What you should do: Set down every record below exactly as it stands, leaving out the pictures.

(Supplied material begins)

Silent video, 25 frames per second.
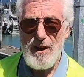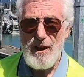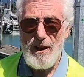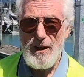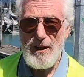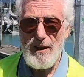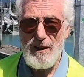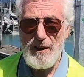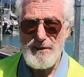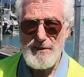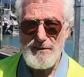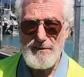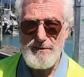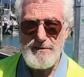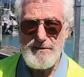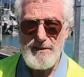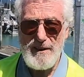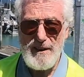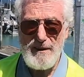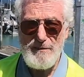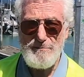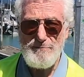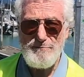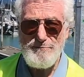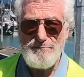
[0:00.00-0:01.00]
a lot
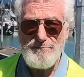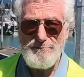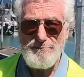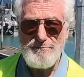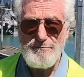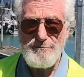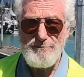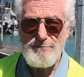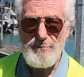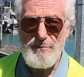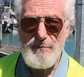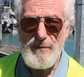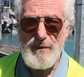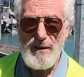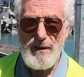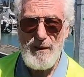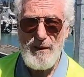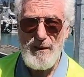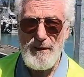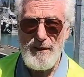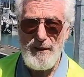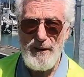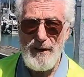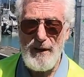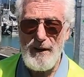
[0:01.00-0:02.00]

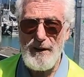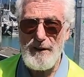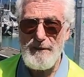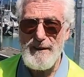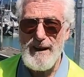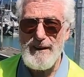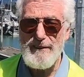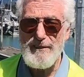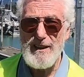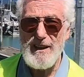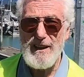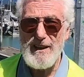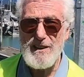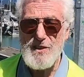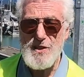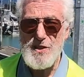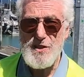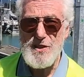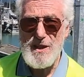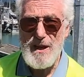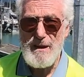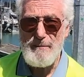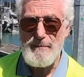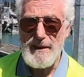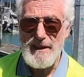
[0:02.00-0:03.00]
of
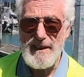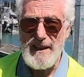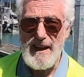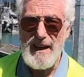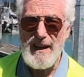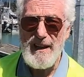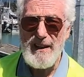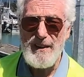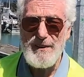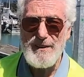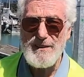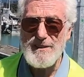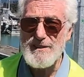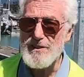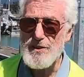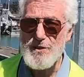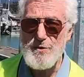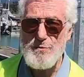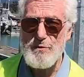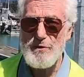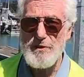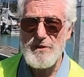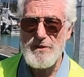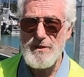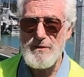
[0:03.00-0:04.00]
avalanches coming down. It
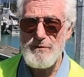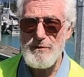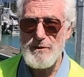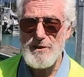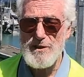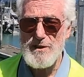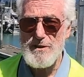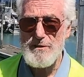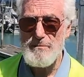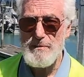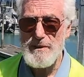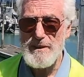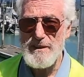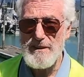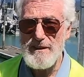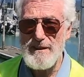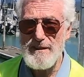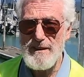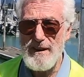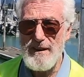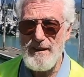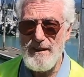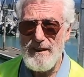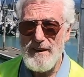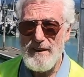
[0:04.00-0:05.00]
just wouldn't have
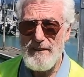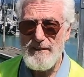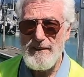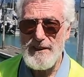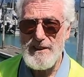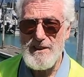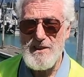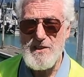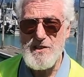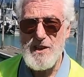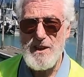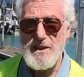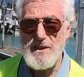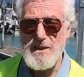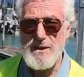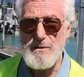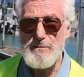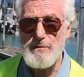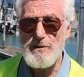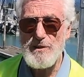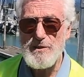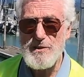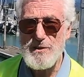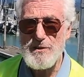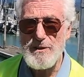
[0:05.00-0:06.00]
been very
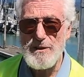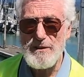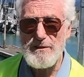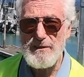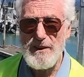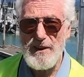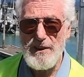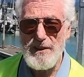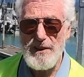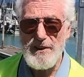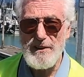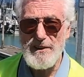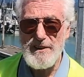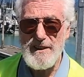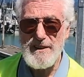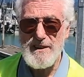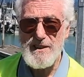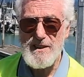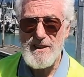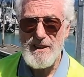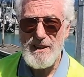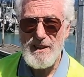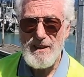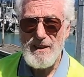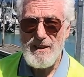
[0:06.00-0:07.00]
sensible to have gone on
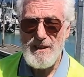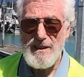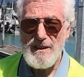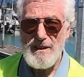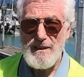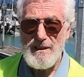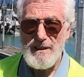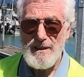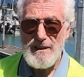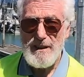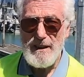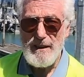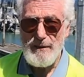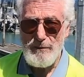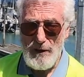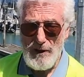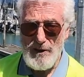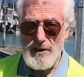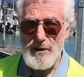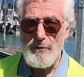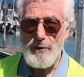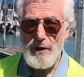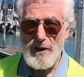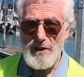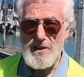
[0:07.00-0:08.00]
it. It
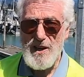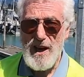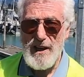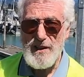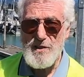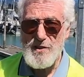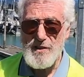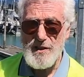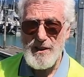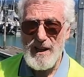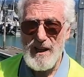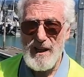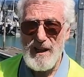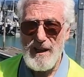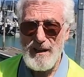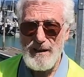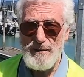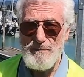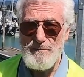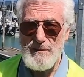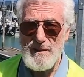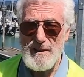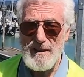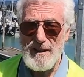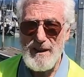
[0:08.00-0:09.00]
was actually
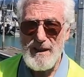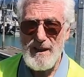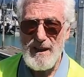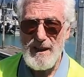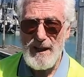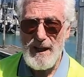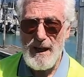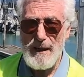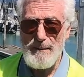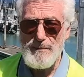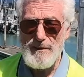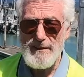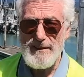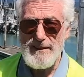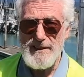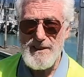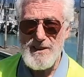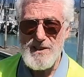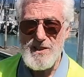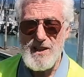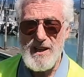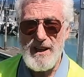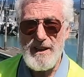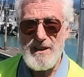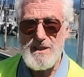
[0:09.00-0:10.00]
climbed a couple of
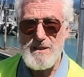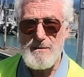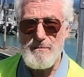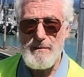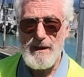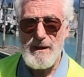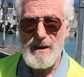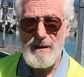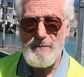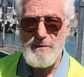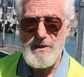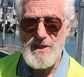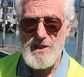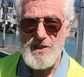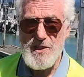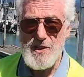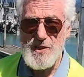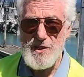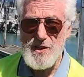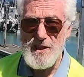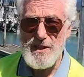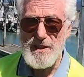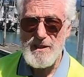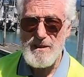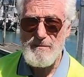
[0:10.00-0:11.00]
years later by a
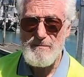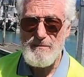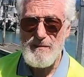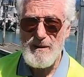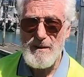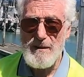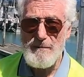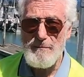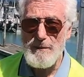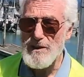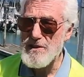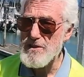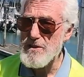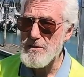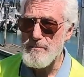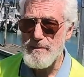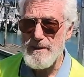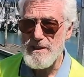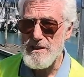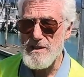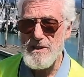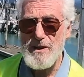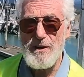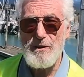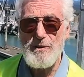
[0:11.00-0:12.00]
British team. It must have
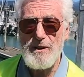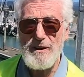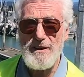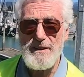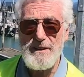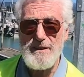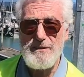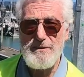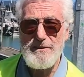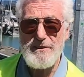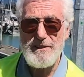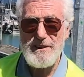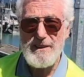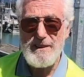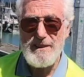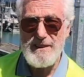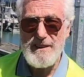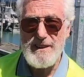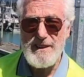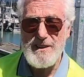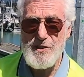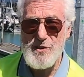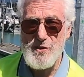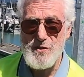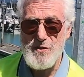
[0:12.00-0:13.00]
been totally different
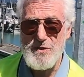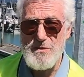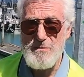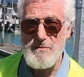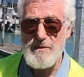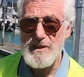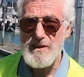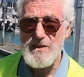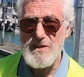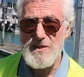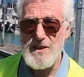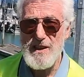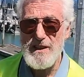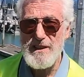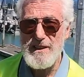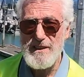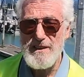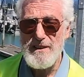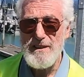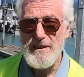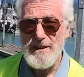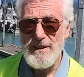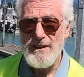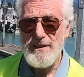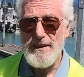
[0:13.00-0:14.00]
conditions because
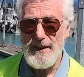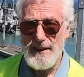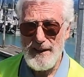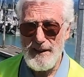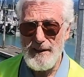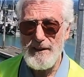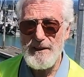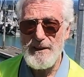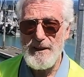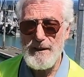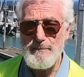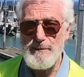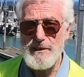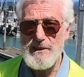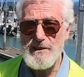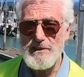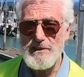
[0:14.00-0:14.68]
they got up it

(Supplied material ends)

Task result:
Silent video, 25 frames per second.
[0:00.00-0:01.00]
a lot
[0:01.00-0:02.00]

[0:02.00-0:03.00]
of
[0:03.00-0:04.00]
avalanches coming down. It
[0:04.00-0:05.00]
just wouldn't have
[0:05.00-0:06.00]
been very
[0:06.00-0:07.00]
sensible to have gone on
[0:07.00-0:08.00]
it. It
[0:08.00-0:09.00]
was actually
[0:09.00-0:10.00]
climbed a couple of
[0:10.00-0:11.00]
years later by a
[0:11.00-0:12.00]
British team. It must have
[0:12.00-0:13.00]
been totally different
[0:13.00-0:14.00]
conditions because
[0:14.00-0:14.68]
they got up it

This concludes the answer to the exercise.